To import SVGs into Android Studio 1.4+, follow these simple steps:

  1. Right-click on the res/drawable folder
  2. Select “New”
  3. Select “Vector Asset”
  4. At this point, you can select a “Material Icon”, which works
    really well, and there are a bunch of beautiful “free” icons you can
    select from. For indie developers, without icon design support,
    this is nice!
  5. OR – you can select “Local SVG File”
  6. Then choose an SVG from either option with the “choose” option. WARNING: This is where it could possibly go wrong, if the SVG you import isn’t saved properly.
  7. Hit “Next”
  8. Verify it is saving in the right place, and then Click “Finish”
  9. At this point, it is reference-able with: android:icon=”@drawable/ic_imagename” (using your image name instead of ic_imagename, of course)

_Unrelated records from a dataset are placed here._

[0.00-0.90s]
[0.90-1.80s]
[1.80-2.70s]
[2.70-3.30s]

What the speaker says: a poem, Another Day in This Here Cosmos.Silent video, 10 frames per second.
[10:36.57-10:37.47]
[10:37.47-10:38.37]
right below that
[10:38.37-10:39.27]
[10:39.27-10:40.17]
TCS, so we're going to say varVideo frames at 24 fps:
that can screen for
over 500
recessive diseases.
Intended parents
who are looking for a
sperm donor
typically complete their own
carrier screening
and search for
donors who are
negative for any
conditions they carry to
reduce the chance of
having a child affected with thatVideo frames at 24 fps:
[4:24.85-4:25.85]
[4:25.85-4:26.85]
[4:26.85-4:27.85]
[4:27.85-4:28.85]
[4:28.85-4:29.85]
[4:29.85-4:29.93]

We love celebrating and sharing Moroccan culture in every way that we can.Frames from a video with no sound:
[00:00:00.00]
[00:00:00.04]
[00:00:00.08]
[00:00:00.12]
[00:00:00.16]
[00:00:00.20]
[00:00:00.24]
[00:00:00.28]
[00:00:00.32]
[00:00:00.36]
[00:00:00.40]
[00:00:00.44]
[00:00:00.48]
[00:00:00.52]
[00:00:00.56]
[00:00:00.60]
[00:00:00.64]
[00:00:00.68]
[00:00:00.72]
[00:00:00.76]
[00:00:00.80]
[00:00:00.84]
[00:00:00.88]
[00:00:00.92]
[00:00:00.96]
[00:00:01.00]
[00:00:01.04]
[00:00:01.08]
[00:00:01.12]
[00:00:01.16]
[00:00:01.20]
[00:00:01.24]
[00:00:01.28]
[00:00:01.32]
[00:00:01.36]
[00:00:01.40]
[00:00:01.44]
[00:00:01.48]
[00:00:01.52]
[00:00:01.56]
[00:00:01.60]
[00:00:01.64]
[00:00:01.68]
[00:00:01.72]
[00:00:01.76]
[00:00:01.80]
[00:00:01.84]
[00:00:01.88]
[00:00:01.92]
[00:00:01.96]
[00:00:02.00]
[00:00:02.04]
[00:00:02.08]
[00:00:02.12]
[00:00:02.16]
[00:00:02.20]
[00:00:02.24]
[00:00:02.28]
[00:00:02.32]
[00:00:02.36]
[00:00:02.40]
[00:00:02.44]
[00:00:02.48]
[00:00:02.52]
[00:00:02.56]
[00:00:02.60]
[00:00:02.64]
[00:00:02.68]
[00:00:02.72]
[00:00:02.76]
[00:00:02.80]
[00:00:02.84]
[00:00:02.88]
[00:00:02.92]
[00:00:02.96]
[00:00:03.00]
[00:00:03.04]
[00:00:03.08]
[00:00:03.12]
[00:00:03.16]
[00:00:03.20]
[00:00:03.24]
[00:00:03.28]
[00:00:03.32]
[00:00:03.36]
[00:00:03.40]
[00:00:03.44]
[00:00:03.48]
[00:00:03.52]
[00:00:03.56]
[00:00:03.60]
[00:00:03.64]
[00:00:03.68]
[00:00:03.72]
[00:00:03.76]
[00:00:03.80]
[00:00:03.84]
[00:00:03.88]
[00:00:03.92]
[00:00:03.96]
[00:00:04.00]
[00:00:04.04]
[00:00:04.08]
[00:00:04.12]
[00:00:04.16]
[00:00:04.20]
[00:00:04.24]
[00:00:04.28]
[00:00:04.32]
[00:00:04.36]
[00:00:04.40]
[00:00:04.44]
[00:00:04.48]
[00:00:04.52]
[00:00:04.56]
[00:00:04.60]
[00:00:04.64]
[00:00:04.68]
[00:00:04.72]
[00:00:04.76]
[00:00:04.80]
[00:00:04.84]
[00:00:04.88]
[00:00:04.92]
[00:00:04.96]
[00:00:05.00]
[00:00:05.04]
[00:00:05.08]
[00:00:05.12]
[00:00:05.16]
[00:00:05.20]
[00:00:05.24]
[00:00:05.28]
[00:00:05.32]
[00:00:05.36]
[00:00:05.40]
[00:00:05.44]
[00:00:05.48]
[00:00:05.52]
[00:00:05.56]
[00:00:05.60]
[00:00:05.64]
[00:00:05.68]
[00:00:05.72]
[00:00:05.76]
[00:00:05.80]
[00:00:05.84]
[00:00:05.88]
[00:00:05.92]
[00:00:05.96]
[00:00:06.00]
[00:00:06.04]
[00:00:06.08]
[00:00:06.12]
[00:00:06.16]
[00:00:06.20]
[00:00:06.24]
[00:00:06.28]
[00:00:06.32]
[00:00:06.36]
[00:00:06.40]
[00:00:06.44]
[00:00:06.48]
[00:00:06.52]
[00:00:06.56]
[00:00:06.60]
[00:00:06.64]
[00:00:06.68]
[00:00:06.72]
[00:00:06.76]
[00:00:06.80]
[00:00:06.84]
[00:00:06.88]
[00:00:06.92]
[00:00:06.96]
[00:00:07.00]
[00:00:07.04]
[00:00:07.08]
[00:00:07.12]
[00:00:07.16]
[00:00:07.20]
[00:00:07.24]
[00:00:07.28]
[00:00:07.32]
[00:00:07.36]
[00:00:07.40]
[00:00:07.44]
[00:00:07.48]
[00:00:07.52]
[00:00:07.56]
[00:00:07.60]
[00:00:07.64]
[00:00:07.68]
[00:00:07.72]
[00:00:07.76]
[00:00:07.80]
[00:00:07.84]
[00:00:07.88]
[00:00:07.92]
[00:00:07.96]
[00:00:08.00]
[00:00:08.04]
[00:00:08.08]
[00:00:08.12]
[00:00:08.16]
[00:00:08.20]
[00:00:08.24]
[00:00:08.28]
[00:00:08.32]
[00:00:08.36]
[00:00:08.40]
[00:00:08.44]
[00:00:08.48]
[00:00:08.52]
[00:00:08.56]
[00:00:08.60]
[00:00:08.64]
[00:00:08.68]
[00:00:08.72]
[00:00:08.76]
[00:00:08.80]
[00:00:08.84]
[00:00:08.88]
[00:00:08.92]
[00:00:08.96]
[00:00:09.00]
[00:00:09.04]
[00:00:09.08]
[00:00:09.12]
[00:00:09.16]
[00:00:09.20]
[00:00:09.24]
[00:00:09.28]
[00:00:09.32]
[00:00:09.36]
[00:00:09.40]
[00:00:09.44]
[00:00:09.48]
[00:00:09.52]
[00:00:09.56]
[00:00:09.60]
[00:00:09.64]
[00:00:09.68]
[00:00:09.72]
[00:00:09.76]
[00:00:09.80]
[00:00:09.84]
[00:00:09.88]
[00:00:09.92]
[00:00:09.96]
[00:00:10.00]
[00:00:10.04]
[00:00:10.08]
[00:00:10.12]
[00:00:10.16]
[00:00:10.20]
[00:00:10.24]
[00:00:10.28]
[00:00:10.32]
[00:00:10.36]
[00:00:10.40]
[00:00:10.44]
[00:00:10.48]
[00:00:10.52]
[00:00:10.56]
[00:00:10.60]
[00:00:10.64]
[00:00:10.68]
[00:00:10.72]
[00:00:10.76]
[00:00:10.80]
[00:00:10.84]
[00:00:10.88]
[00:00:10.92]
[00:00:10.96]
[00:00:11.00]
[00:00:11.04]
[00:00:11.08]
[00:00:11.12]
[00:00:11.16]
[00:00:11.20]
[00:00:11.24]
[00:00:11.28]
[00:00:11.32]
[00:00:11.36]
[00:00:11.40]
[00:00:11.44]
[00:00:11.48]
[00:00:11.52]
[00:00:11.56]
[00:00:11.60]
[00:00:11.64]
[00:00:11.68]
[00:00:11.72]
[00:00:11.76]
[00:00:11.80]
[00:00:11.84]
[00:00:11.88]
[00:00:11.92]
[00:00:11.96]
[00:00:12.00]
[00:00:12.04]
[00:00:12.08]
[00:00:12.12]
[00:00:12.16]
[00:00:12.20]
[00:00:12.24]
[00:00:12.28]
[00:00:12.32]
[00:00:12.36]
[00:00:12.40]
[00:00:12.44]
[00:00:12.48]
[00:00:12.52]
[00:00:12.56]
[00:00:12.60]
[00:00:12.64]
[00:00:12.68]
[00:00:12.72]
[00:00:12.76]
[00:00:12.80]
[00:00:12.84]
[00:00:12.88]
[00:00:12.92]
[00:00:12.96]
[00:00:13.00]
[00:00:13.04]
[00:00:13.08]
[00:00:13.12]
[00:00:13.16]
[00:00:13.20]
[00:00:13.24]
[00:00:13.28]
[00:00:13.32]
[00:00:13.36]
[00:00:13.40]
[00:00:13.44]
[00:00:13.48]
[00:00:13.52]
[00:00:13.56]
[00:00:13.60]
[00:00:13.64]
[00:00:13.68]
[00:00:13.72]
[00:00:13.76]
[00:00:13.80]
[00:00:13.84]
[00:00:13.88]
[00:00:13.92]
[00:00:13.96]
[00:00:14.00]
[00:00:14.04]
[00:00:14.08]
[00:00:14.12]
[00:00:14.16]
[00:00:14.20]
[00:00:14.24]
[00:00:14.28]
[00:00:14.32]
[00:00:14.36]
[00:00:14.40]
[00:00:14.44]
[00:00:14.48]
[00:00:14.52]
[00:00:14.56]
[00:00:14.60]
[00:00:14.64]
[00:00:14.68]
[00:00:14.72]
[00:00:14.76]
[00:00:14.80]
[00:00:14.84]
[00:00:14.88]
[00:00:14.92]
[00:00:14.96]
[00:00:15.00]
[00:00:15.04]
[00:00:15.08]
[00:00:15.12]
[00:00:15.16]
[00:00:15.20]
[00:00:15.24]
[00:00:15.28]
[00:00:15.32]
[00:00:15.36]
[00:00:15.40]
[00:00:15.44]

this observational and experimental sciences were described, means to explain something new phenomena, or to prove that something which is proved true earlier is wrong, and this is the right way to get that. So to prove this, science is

@CommonsWare’s response was very helpful in leading to the right solution, but from what I saw, generating several variations of new projects from different template and version support settings, there wasn’t any way to actually have the old density folders get auto-generated. There is definitely more going on here than just a different template-version selection. But as he said, depending on what template/version you select, you may end up with a different set of those two drawable folder types. But specific to my question, Android Studio does seem to be putting an emphasis on this new approach of not creating your own individual drawable density folders at all.

It’s pretty cool, imo, but it still needs some work. In practical terms, I will likely still need to add the drawable density folders to support all the images I work with, until this mechanism gets a little more supportive of all types of SVG renderings.

And one more tidbit – Because this is all handled through Gradle (the actual generation of the density folders) you can add build settings through the flavor mechanism to limit which density folders you want to generate. So if, for example, you feel mdpi images have reached the end of their usefulness for your particular user base and would like to leave that size/density out of your app to shave a couple MB off the app size, you can set that in the Gradle build flavor.